◆ **Work item**
Leaving out the pictures, copy each record below exactly.
(Extracted material Opens)
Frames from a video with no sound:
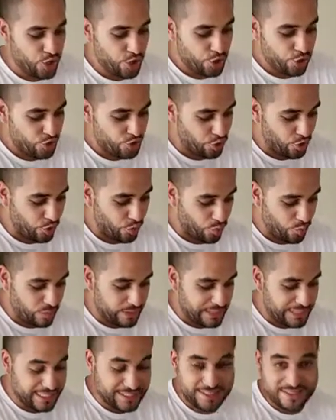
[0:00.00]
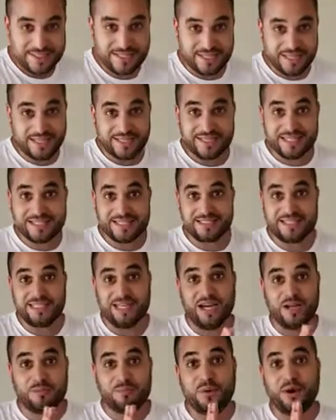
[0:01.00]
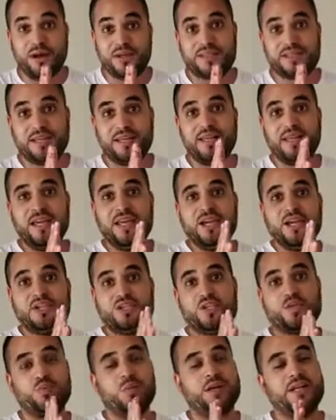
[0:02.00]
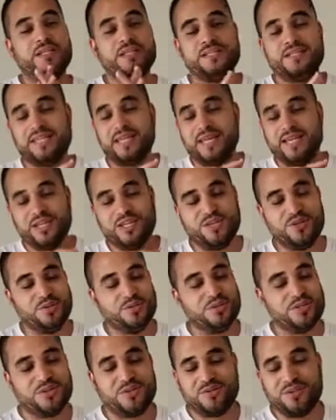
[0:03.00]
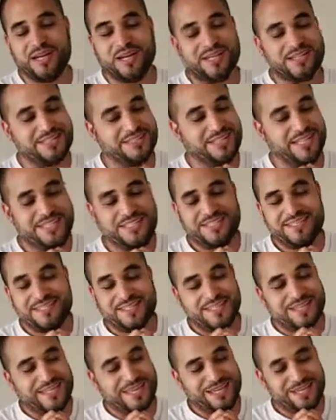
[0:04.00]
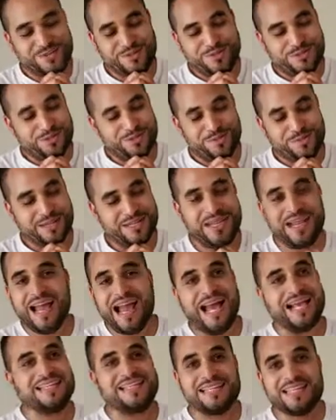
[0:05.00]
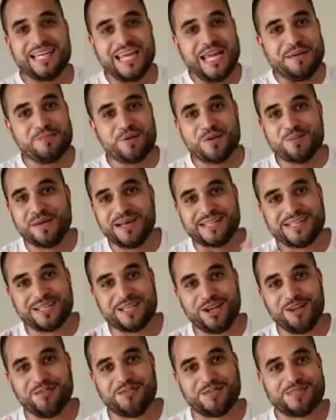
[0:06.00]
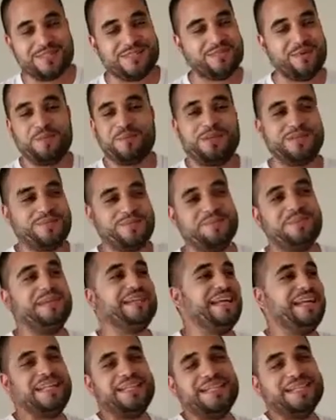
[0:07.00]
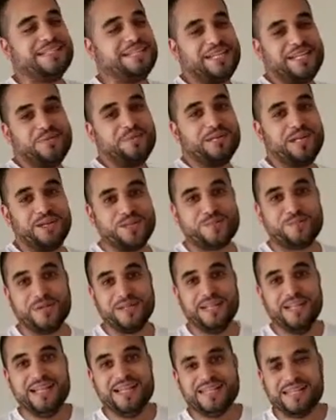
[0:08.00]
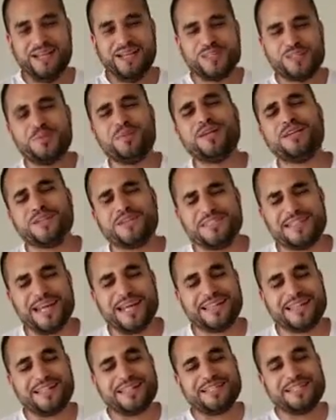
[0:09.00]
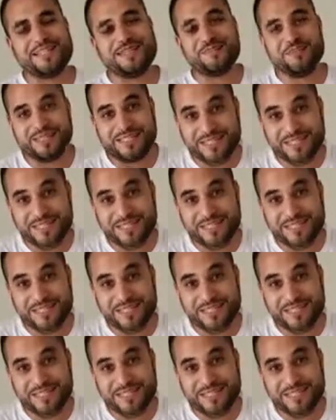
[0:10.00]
So this is it. This is the unboxing. Just wanted to say huge congratulations and thank you so much. As a gamer myself, this probably doesn't mean anything to anyone else, but to us we understand that this is a big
(Extracted material Closes)
◆ **Answer**
Frames from a video with no sound:
[0:00.00]
[0:01.00]
[0:02.00]
[0:03.00]
[0:04.00]
[0:05.00]
[0:06.00]
[0:07.00]
[0:08.00]
[0:09.00]
[0:10.00]
So this is it. This is the unboxing. Just wanted to say huge congratulations and thank you so much. As a gamer myself, this probably doesn't mean anything to anyone else, but to us we understand that this is a big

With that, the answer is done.